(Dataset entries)
* * * *
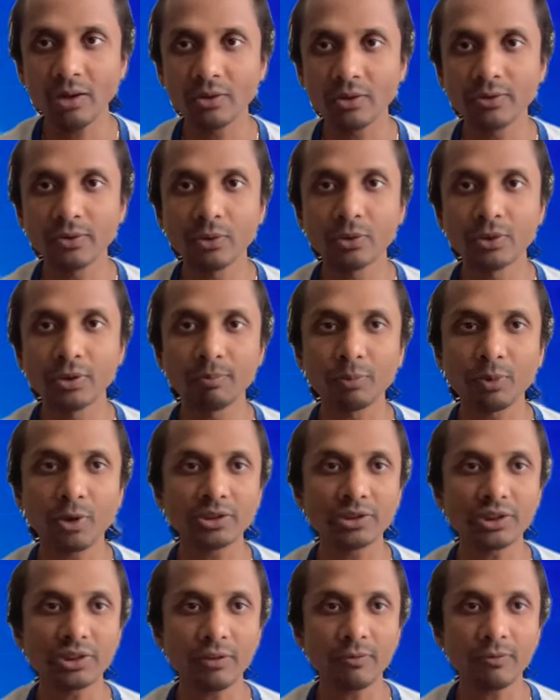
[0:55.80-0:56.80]
So the
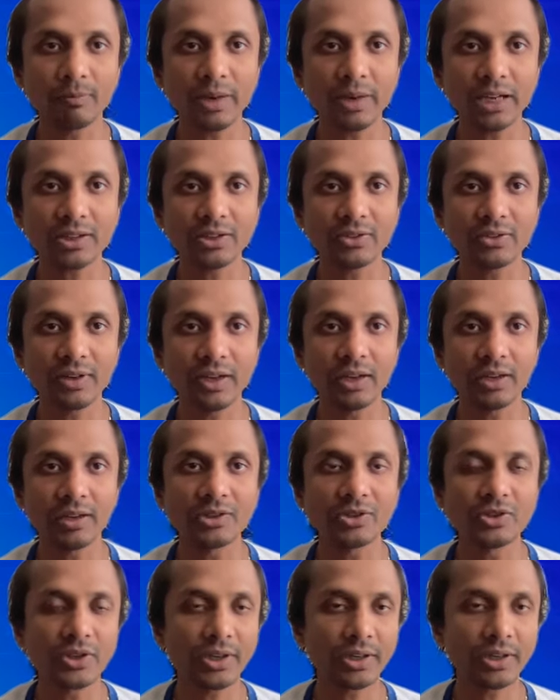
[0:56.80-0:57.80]
project of backtesting
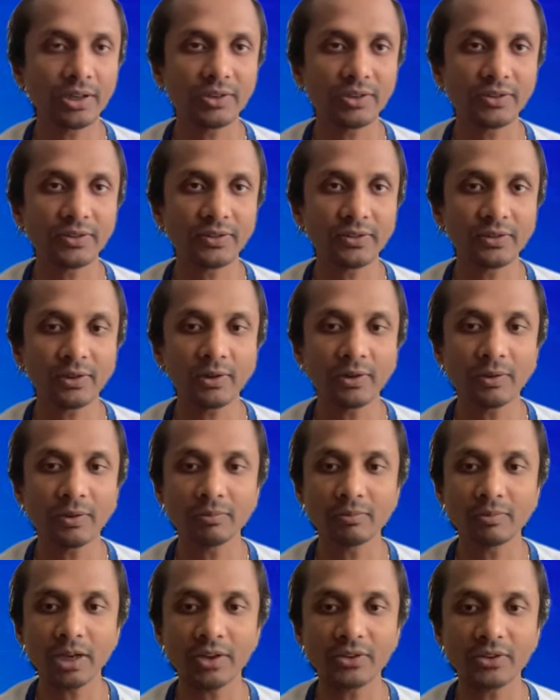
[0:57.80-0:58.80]
engine
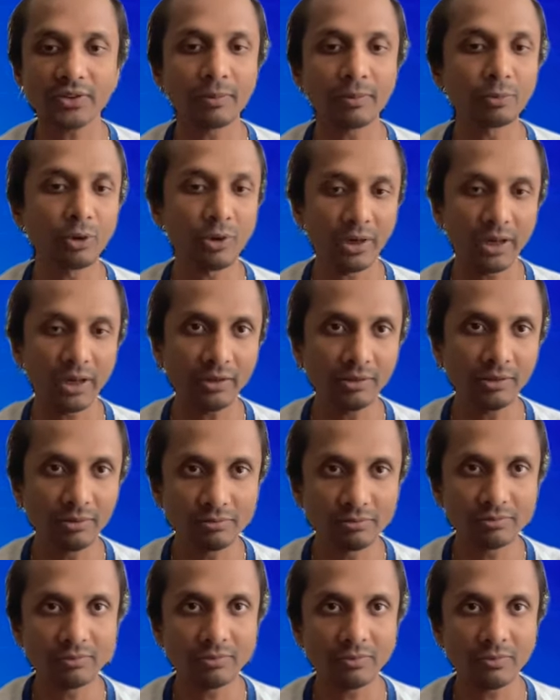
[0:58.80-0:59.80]
has come to an end.
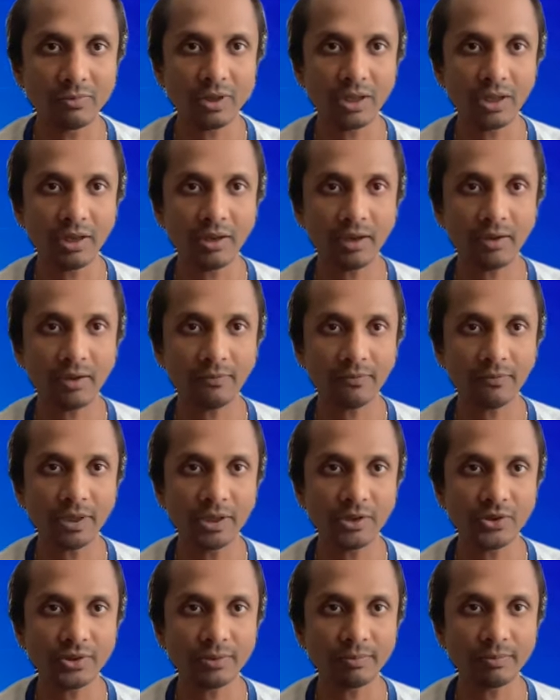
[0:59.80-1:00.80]
We have
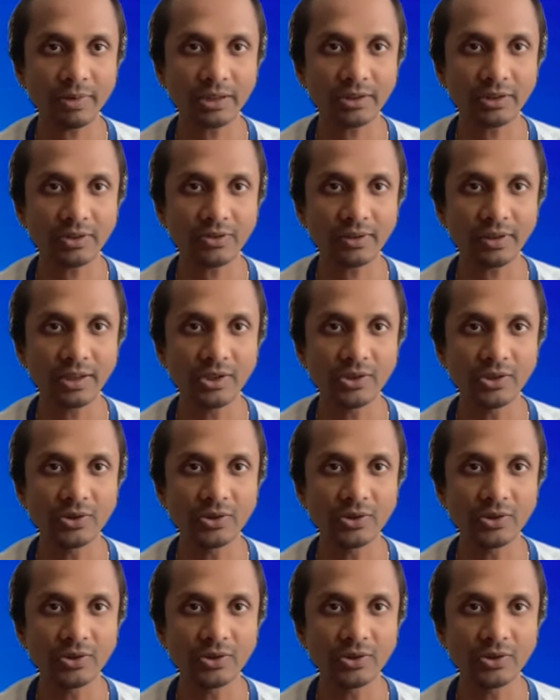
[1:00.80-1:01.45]
finished the backtesting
* * * *
For every entry, return its exact wording and leave out any image.

- _SOLUTION FOR THIS EXERCISE_:
[0:55.80-0:56.80]
So the
[0:56.80-0:57.80]
project of backtesting
[0:57.80-0:58.80]
engine
[0:58.80-0:59.80]
has come to an end.
[0:59.80-1:00.80]
We have
[1:00.80-1:01.45]
finished the backtesting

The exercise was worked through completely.